Again a real tree would’ve been better but I didn’t know about it back then. I sort of reinvented an interior wheel.

Basically if you know some Big O, you can look at the problem differently and you can ask better questions:

Is there something I could do to make this logic better, faster than O(N)?
Which data structures and algorithms might be able to do it?
Should I do anything with the data (ordering, randomize) to make it work better?

In summary, I see Big O as more a language, to:

Pick the best tools to use
Analyze a particular problem
Get a gist of how much time it takes
Identify if it’s possible to do better

Graphs: DFS, BFS, Better Searching

So I’m actually not too interested in graphs themselves. How to create a MST, implement a BST. But I think it serves 2 purposes:

Adds to your tool belt algorithms that efficiently solve hard problems, so you don’t end up implementing inferior wheels
A different way of thinking about problems; solutions can actually be built on top of each other

Loops Invariants, Recursion: Solving the Problem, Not the Language

So I’ve been using OOP languages all the time and there’s one Golden Rule you learn very quickly:

If you call a function from itself too many times, you WILL get a StackOverflow Exception. Basically, just don’t do it. ALWAYS use a loop.

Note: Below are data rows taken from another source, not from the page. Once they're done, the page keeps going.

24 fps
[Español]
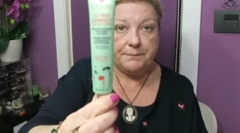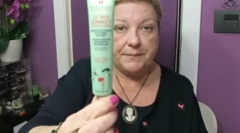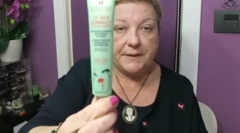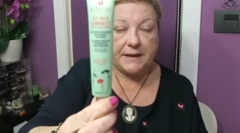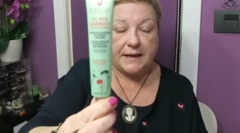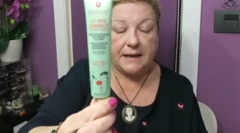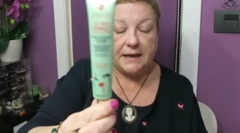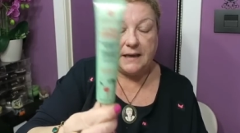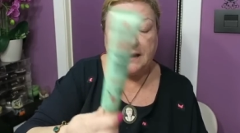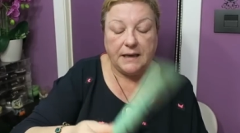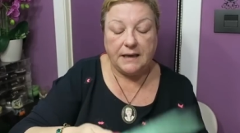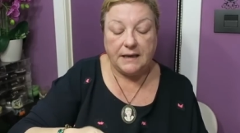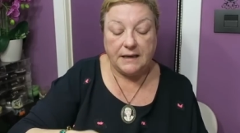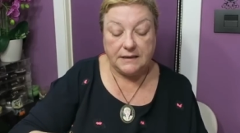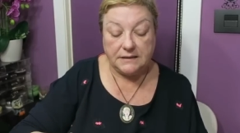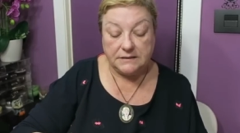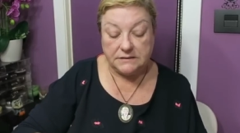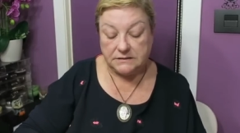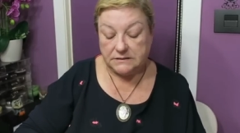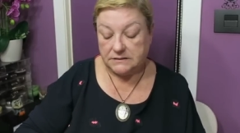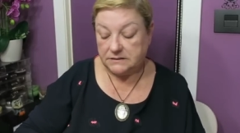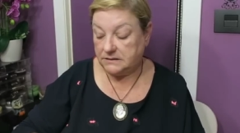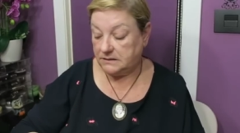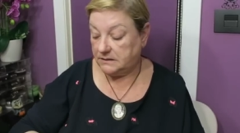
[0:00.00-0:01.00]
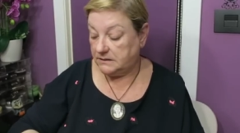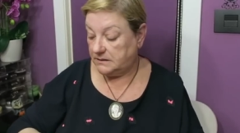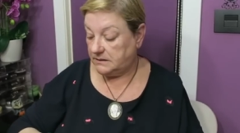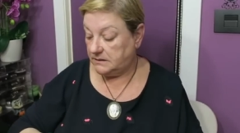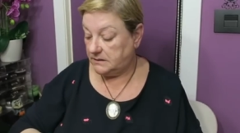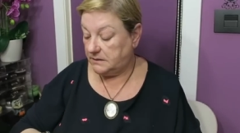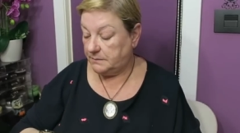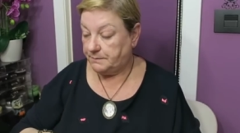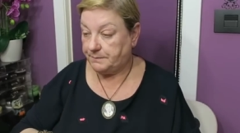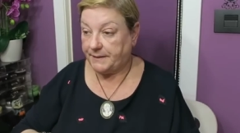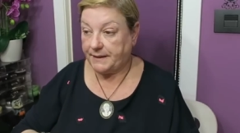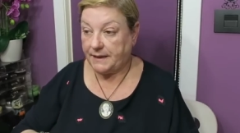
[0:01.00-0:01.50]
que es
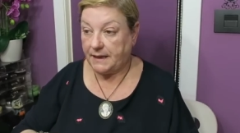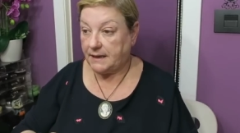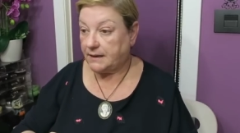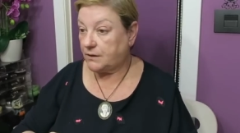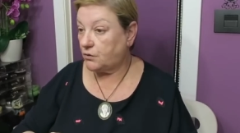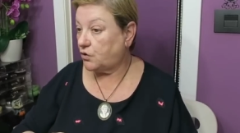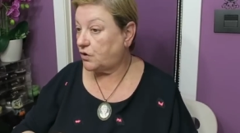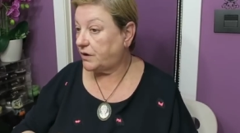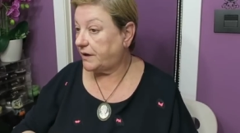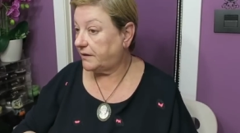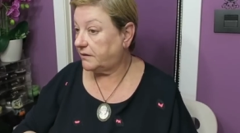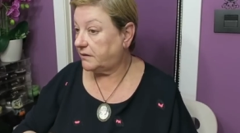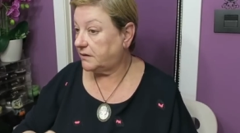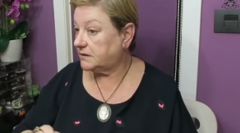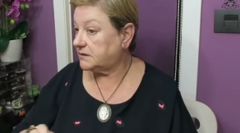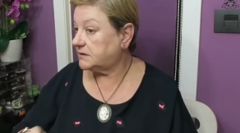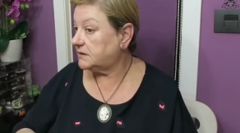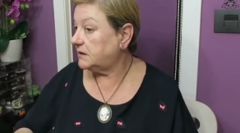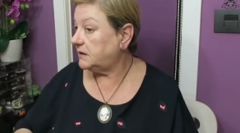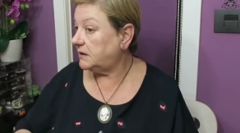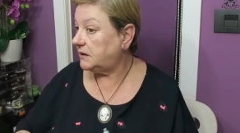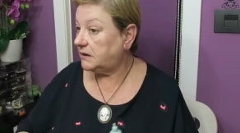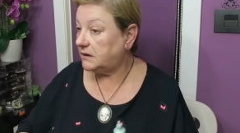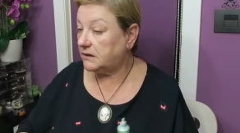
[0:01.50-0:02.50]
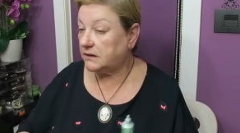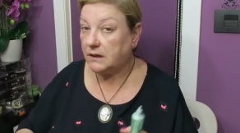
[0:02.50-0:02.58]
eh, para rojeces y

So when I see a recursive problem, I usually think:

How do I solve this with a for/while loop?
What temporary variables outside the loop do I need to keep track state?
What conditions should cause early termination?

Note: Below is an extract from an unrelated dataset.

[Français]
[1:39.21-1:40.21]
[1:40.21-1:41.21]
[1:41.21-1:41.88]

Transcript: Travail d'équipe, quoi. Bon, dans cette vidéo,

It’s not too bad but the first thing I’m doing is translating the problem to a specific language.

Compared to actually solving the problem:

Let’s start with some simple examples, what are the simplest cases and what do you expected/want to happen?
Now a more complicated one. Hm they seem to build on top of each other.
Are there/should there be any conditions that will always be true?

If you write a recursive function, the structure is very similar to the actual problem. I’ve actually found for simple search functions I need to write, I think and write the recursive version.

The whole thought process is just much clearer though the code may be more confusing, if you don’t comment it, listing out the rationale and assumptions, the loop invariants.

So now my approach is:

Solve the problem on paper
Implement using recursion, make improvements as needed
Optimize for the language, if needed

Another Example of a Inferior Wheel

Once I wrote a simple scheduling app. Microsoft Project and similar programs were overkill. Basically I just needed it to generate release runbook with timing of each step given they’re dependencies and timing.

My natural approach:

Encapsulate each Step as an object that hold the IDs of the ones that it depends on
Set the Start Time of the first Step
This will update their End Time
Find all Steps that directly depends on it
Update the times of each, repeat #4

Assuming there’s no cycles, it takes a long time to run, maybe because of all the searching and the deep nesting due to the dependencies like:

A->B->C->D->B->C->D->…

If I knew all the graph stuff though:

This can be all represented in a graph
There is an existing, fast algorithm that checks for cycles
This can be basically solved by first doing a topological sort on all Steps (vertices)

I think 90% of my problem has already been solved in some way… before I was even born.

This kind also goes back to the growth mindset. You can’t assume you know everything.

Alright that’s all folks… for now. Off to breakfast and then work :)